Price Waterhouse, the accounting firm whose audit triggered the worldwide seizure of B.C.C.I. assets earlier this month, says the disarray is so extreme that the firm cannot even put together a coherent financial statement. But investigators believe $10 billion or more is missing, fully half of B.C.C.I.’s worldwide assets.
How did it happen? B.C.C.I.’s corporate structure allowed the bank to operate virtually without regulation all over the world.
The bank’s organizational web consisted of dozens of shell companies, offshore banks, branches and subsidiaries in 70 countries. It was incomprehensible even to its own financial officers and auditors. The bank’s extensive use of unregulated Cayman Islands accounts enabled it to hide almost anything.
The bank’s complex organization and unique method of accounting – longhand in paper ledgers, written in Pakistan’s Urdu language – make it unlikely that most of the missing money will be traced. Nor is it likely that anyone will ever know just how much Abedi, who has incorporated a new bank, called the Progressive Bank, in Karachi, stole from the rest of the world.

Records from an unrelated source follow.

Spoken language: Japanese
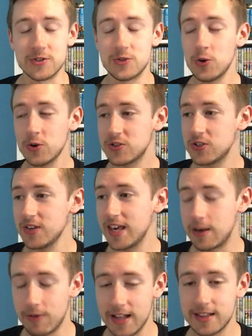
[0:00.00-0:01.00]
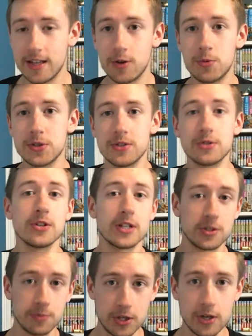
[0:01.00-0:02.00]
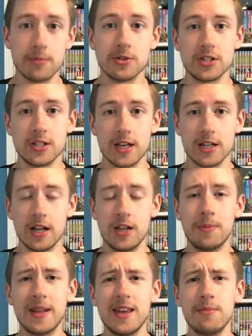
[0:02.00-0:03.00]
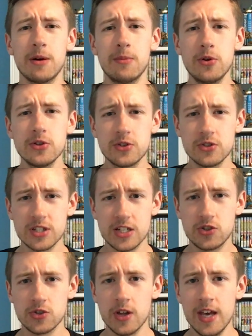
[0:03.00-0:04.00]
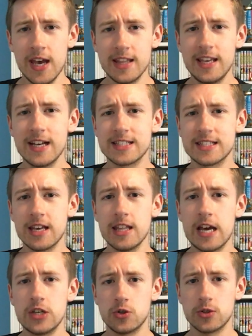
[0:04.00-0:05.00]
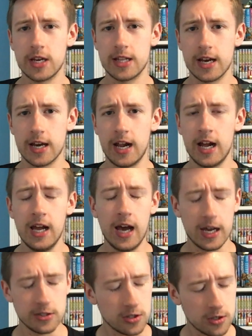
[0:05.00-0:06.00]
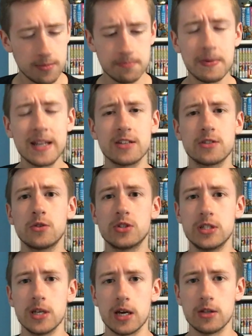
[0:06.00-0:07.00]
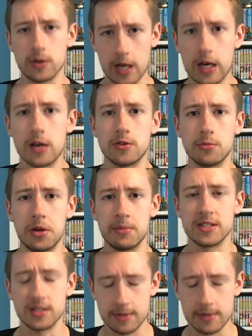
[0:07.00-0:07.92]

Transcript: すごろく寸劇はって思っている人たちもいるかもしれないけど、まだ今もう少しね、ちょっと手がつかない状態だから、まだ少しかかると思います。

B.C.C.I.’s downfall was inevitable because it was essentially a planetary Ponzi scheme, a rip-off technique pioneered by American flimflam man Charles Ponzi in 1920. B.C.C.I. gathered deposits, looted most of them, but kept enough new deposits flowing in so that there was always sufficient cash on hand to pay anyone who asked for his money.
During the years of its most explosive growth in the late 1970s and mid-1980s, B.C.C.I. became a magnet for drug money, capital-flight money, tax-evading money and money from corrupt government officials. B.C.C.I. quickly gained a reputation as a bank that could move money anywhere and hide it without a trace.